What the Agents Do Once Those Conditions Are Met
With accuracy and oversight handled, the agents themselves can be judged on what they change.
On the seller side, AI Mode for Playlists and Deal Rooms takes a description of what a specific buyer needs and assembles a complete, personalized playlist or interactive deal room, drawing on the company’s captured product content, the buyer’s CRM record, and the seller’s stated intent. Curation that used to take an account executive or customer success manager roughly three hours per deal now takes a sentence. Because the agent works from the same grounded foundation as the rest of the platform, the deal room reinforces the story the demo already told rather than starting over.

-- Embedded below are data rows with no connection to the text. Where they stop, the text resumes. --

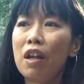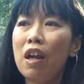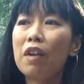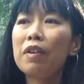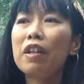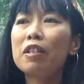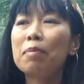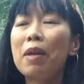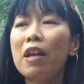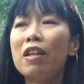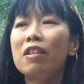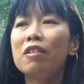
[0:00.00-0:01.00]
how can I
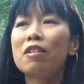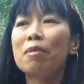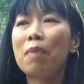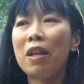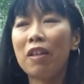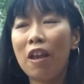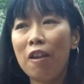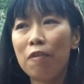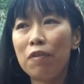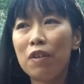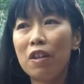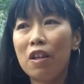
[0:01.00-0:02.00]
spend my life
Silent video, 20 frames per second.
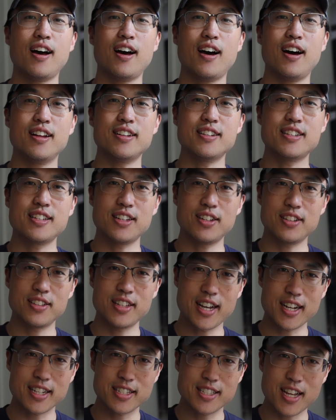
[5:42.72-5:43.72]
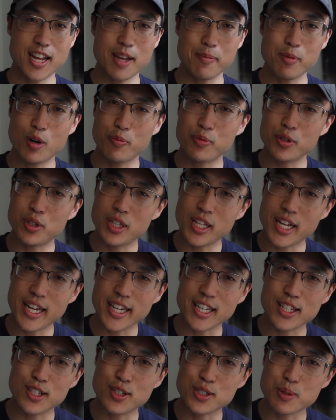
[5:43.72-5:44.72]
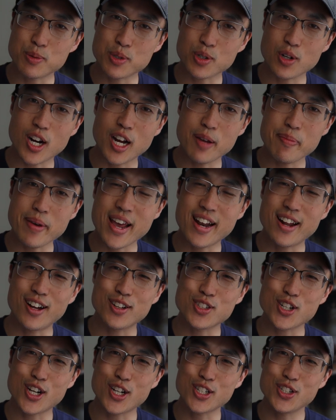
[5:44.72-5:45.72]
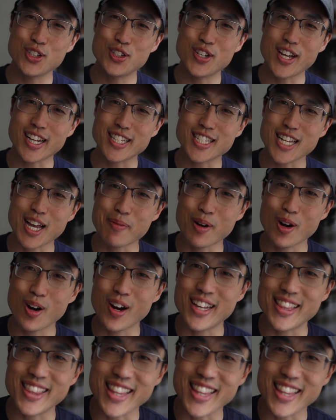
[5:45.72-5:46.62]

Until next time, I hope you'll like and you'll subscribe, and I'll talk to you next time. All right,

Demo creation, handled by AI Mode for demos, has been through the same compression. Over the past year of Walnut’s demo creation and personalization agents, a process that took days, then hours, has come down to minutes, with greater fidelity and interactivity rather than less.

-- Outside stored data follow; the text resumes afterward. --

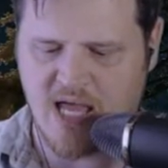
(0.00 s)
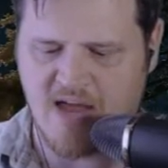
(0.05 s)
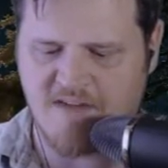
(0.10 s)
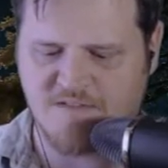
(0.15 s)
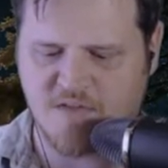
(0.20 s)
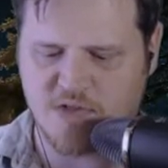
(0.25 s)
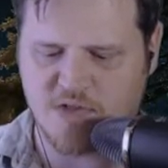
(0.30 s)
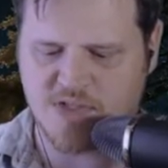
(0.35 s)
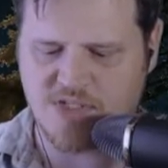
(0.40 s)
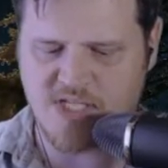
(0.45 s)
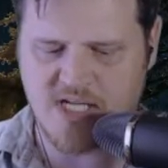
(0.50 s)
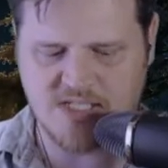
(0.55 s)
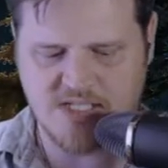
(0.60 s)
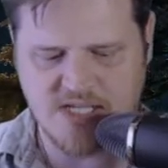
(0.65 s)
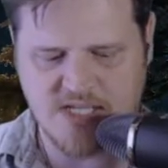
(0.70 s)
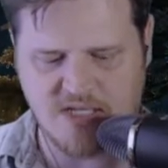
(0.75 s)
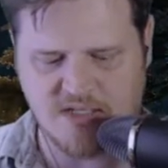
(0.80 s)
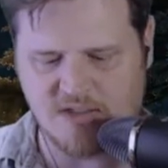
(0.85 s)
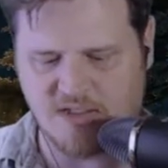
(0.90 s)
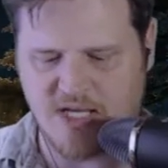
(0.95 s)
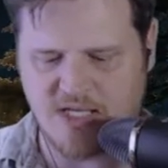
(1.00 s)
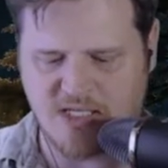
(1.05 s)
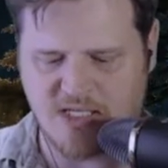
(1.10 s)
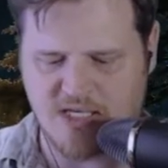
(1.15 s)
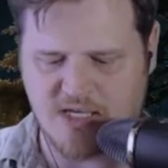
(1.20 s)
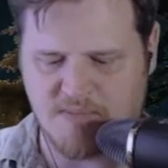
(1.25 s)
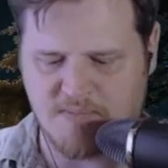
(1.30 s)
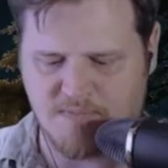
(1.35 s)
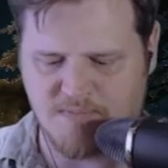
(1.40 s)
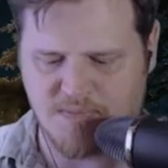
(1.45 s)
At first, I didn't like
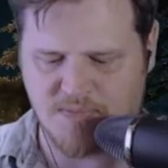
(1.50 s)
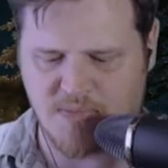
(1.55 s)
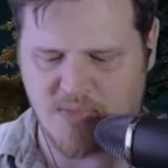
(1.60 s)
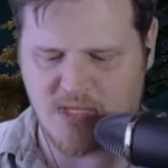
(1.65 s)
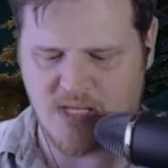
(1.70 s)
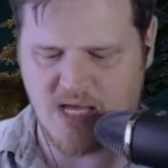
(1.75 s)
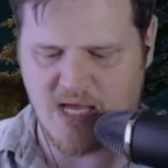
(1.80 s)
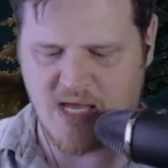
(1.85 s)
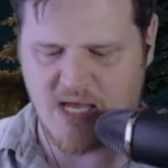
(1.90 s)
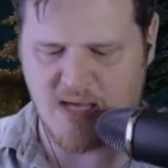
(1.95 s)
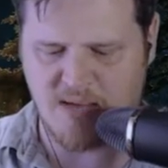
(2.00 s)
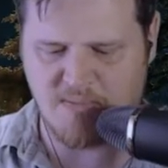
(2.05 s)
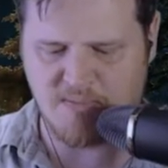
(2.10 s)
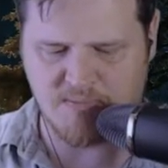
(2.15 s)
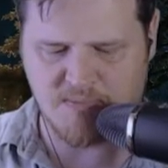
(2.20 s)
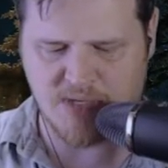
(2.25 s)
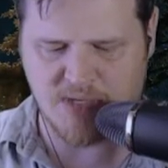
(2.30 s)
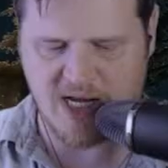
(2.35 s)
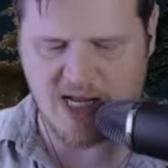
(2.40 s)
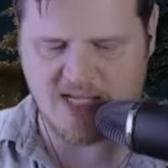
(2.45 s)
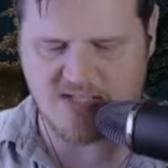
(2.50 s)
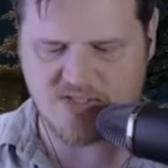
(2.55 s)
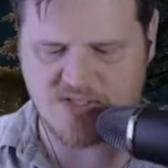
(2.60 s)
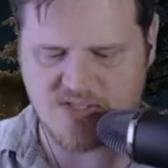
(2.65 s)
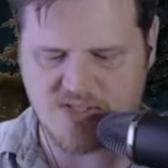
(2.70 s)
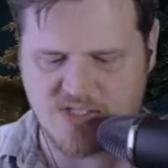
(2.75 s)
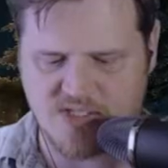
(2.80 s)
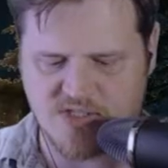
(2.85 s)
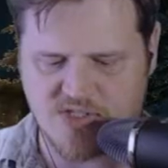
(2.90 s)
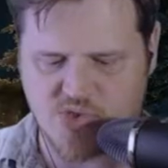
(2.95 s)
him, but
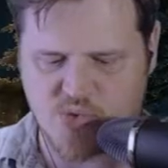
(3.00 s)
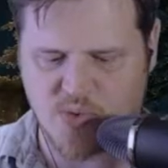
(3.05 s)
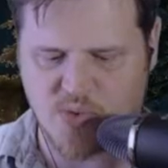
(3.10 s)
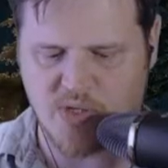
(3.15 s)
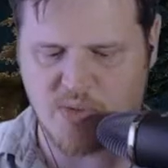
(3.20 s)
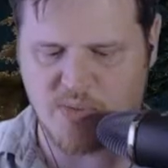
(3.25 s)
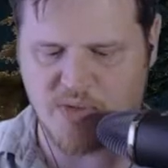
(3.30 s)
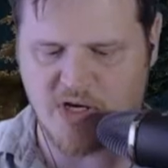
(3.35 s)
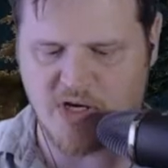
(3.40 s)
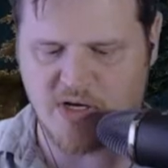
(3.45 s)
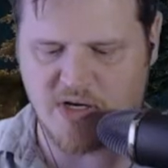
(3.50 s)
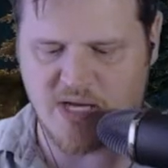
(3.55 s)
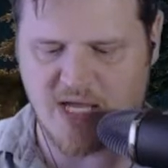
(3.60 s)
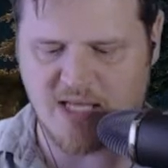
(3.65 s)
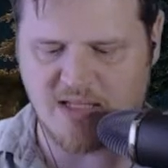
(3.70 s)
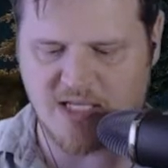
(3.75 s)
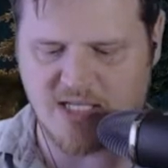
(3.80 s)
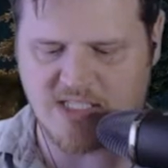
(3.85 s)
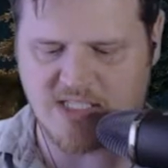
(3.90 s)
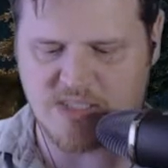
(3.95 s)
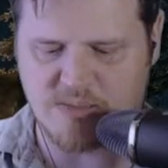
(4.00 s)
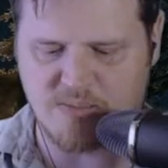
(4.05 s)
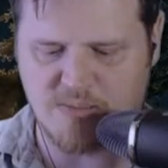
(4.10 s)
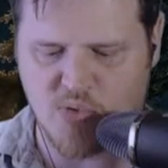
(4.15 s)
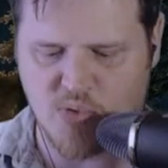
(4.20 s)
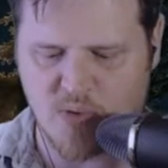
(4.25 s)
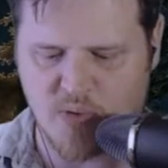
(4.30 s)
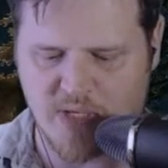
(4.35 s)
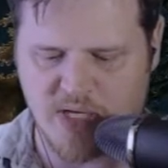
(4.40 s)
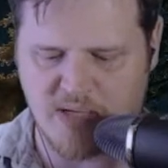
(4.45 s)
as the story went on, I liked him
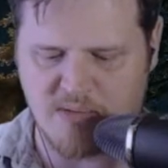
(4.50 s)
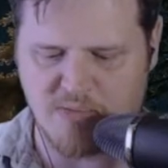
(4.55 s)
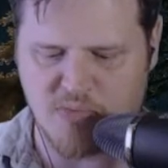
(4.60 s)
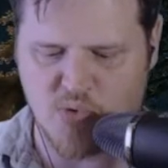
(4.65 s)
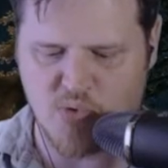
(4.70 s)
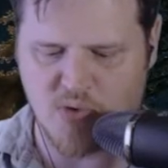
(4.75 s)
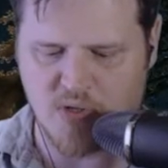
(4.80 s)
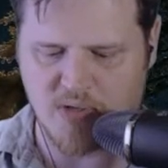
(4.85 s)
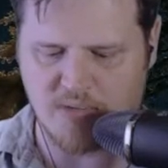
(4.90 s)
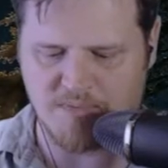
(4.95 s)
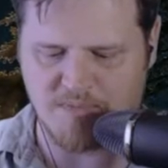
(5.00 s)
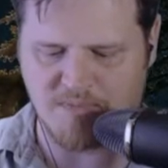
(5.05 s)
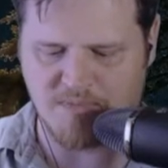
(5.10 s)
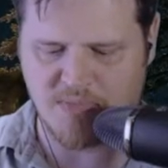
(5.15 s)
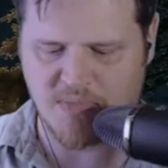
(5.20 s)
more and more.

On the buyer side, Walnut Xpert replaces the fixed, click-through path with an open one. A buyer can ask questions, go deeper on what matters to them, and find their own way through the product, guided by an agent grounded in the seller’s actual, captured product. Walnut reports that sessions with Walnut Xpert alongside a demo more than double the time a buyer spends. The questions asked generate intent signal a static demo never could. The company likens the result to an AI SDR, qualifying interest and surfacing what buyers care about at a scale no team could staff for, and turning a click or a page view into a record of what buyers actually asked, in their own words.
The Scale Effect
The cumulative outcome, in Walnut’s framing, is that personalization stops being something a team builds for its five biggest deals and becomes something it builds for all of them. That is the shift agentic AI has promised revenue teams for some time. Walnut’s release is one of the more complete attempts to deliver it across the whole journey rather than at a single step.
The Strategic Read
Oren Blank, CEO of Walnut, placed the release in the context of a market where the underlying models are widely available:
“Every company has access to the same frontier models now, so the ability to build features isn’t a competitive advantage anymore. What is: your ability to go to market effectively, tell a coherent story, and create a buyer experience that actually helps your buyer make the informed decision.”
Where People Remain
Walnut is explicit that autonomy has limits. In every case, the person on the GTM team remains the one who decided what story should be told and to whom. The agents execute, working from one shared, grounded context. The judgment stays with the humans who understand the account.
Availability
The AI Center, AI Mode for demos, AI Mode for Playlists and Deal Rooms, and Walnut Xpert are available to Walnut customers today. BYOK support and the companion MCP will roll out in the coming weeks.
Walnut describes itself as a vertical AI platform for product-led buyer enablement, built on a single agentic architecture that lets GTM teams direct one cohesive buying story instead of stitching together disconnected AI tools. For anyone watching how agents make their way into customer-facing work, the combination of grounded context and governance-first sequencing is the pattern to note.